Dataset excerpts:
>>>>

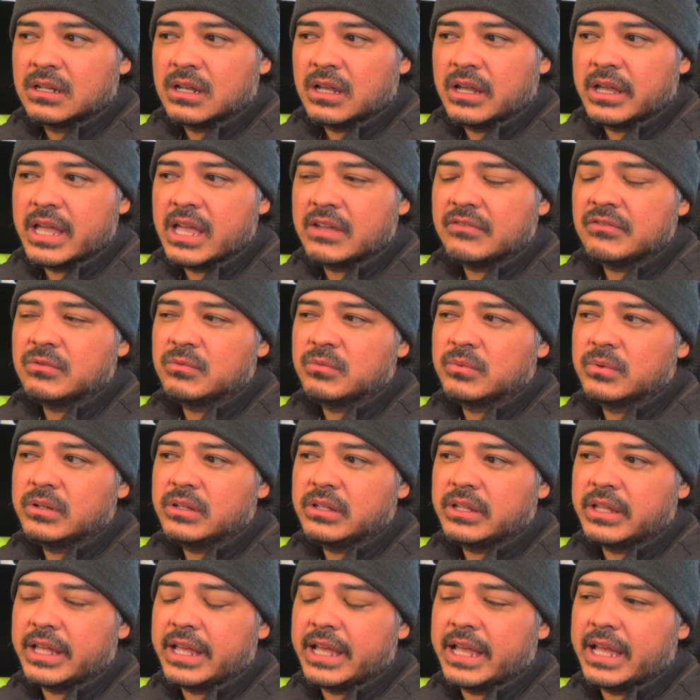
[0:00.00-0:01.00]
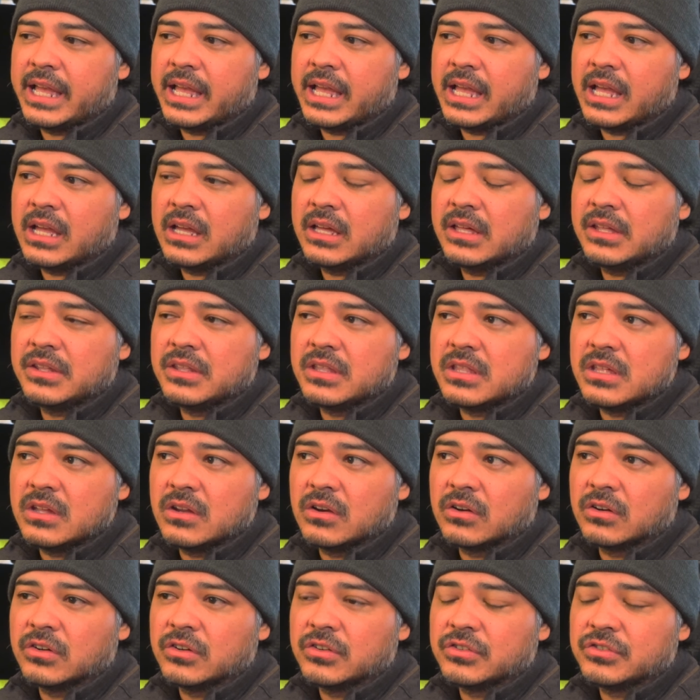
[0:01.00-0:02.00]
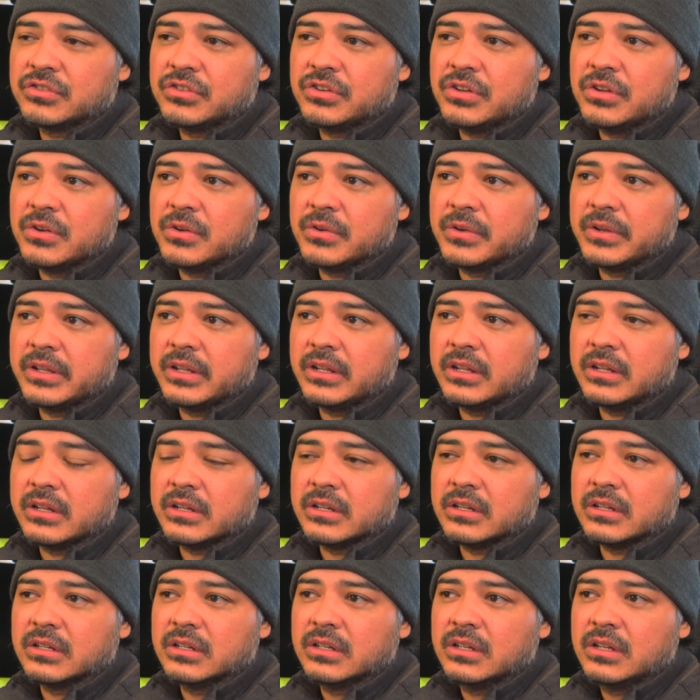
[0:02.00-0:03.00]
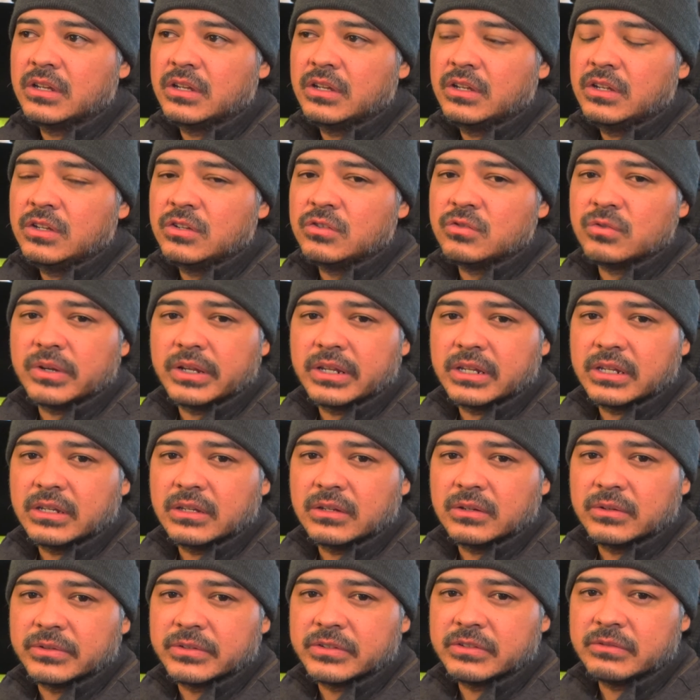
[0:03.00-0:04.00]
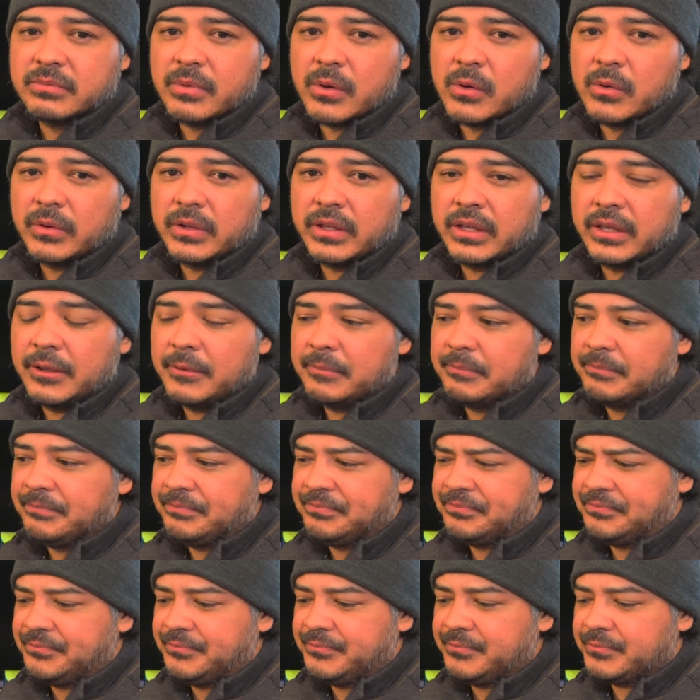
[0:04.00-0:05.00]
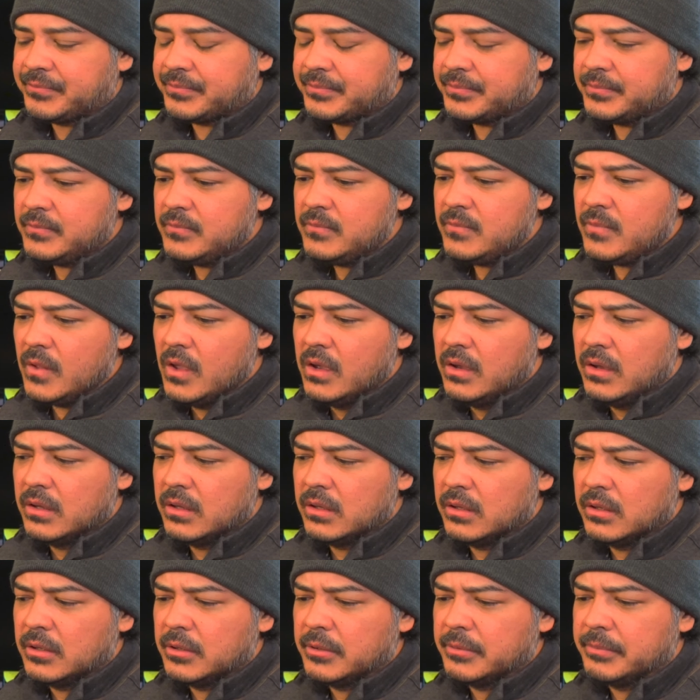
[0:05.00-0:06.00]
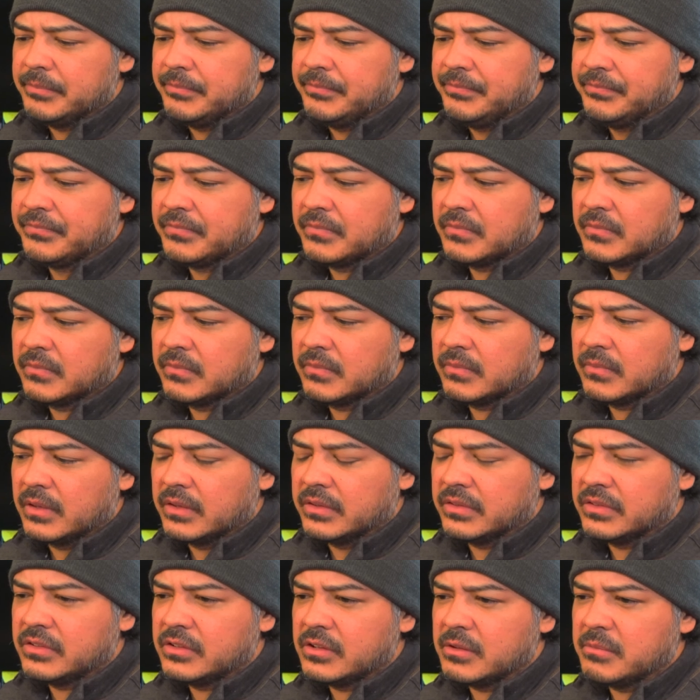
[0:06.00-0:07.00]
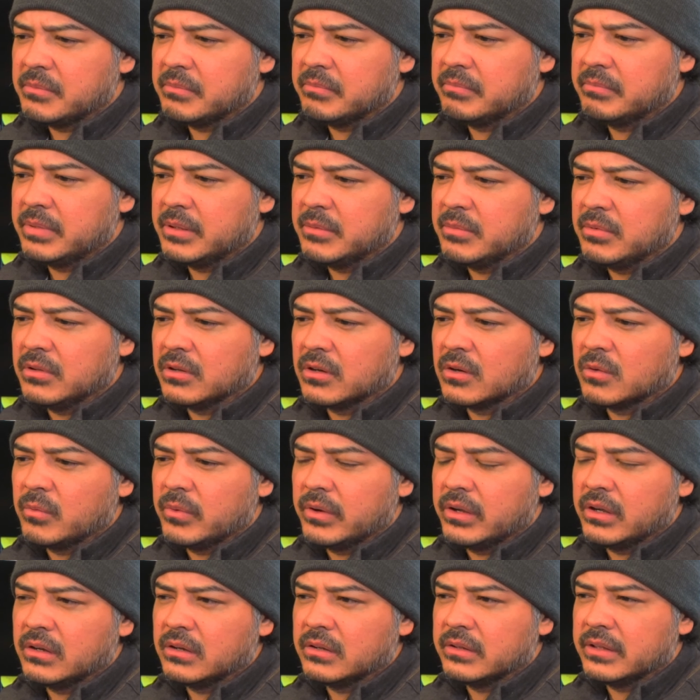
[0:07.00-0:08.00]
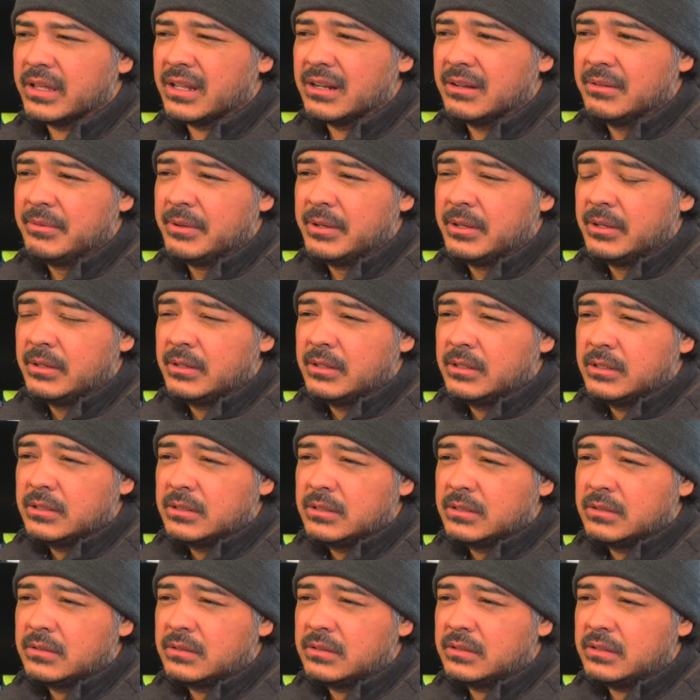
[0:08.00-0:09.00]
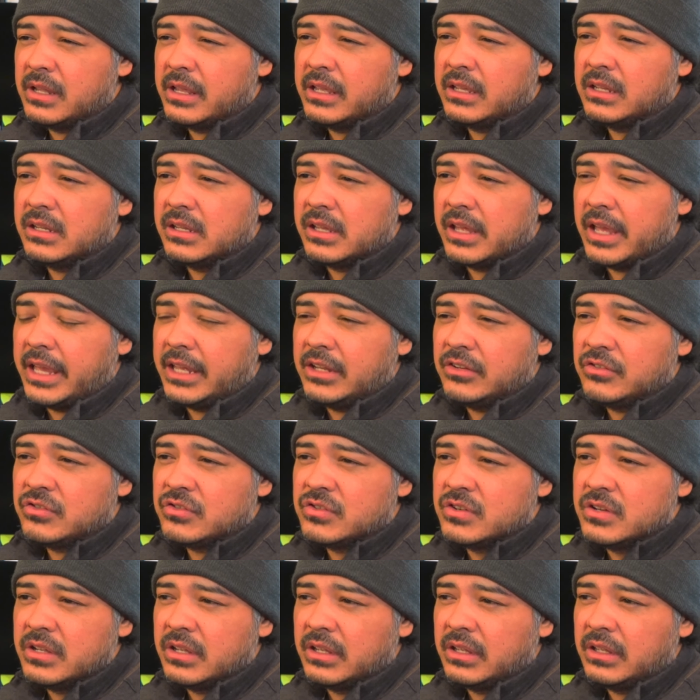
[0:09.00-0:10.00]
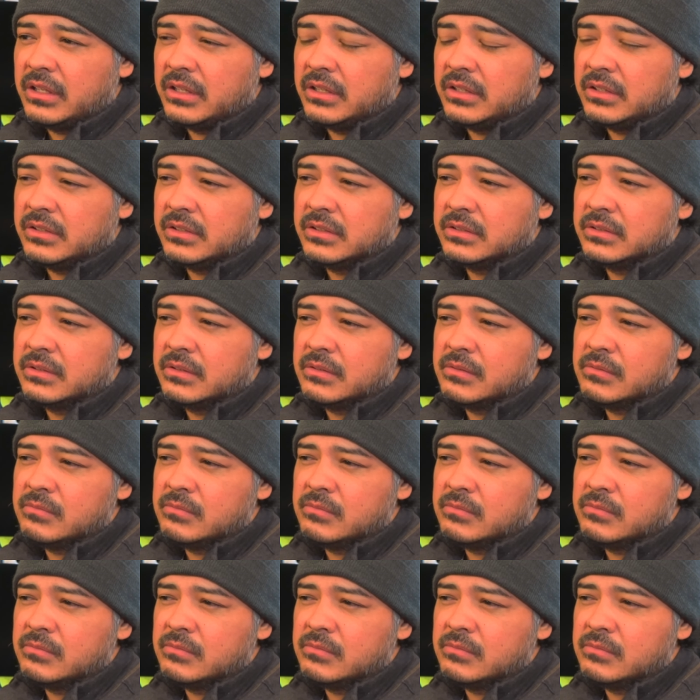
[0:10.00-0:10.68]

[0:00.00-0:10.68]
I haven't really had the urge to do any drinking or smoking. As some people are aware that ADHD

<<<<

Output, line for line and exactly, the records above from their first line through the one with "[0:10.00-0:10.68]", both ends included, but no pictures.

[0:00.00-0:01.00]
[0:01.00-0:02.00]
[0:02.00-0:03.00]
[0:03.00-0:04.00]
[0:04.00-0:05.00]
[0:05.00-0:06.00]
[0:06.00-0:07.00]
[0:07.00-0:08.00]
[0:08.00-0:09.00]
[0:09.00-0:10.00]
[0:10.00-0:10.68]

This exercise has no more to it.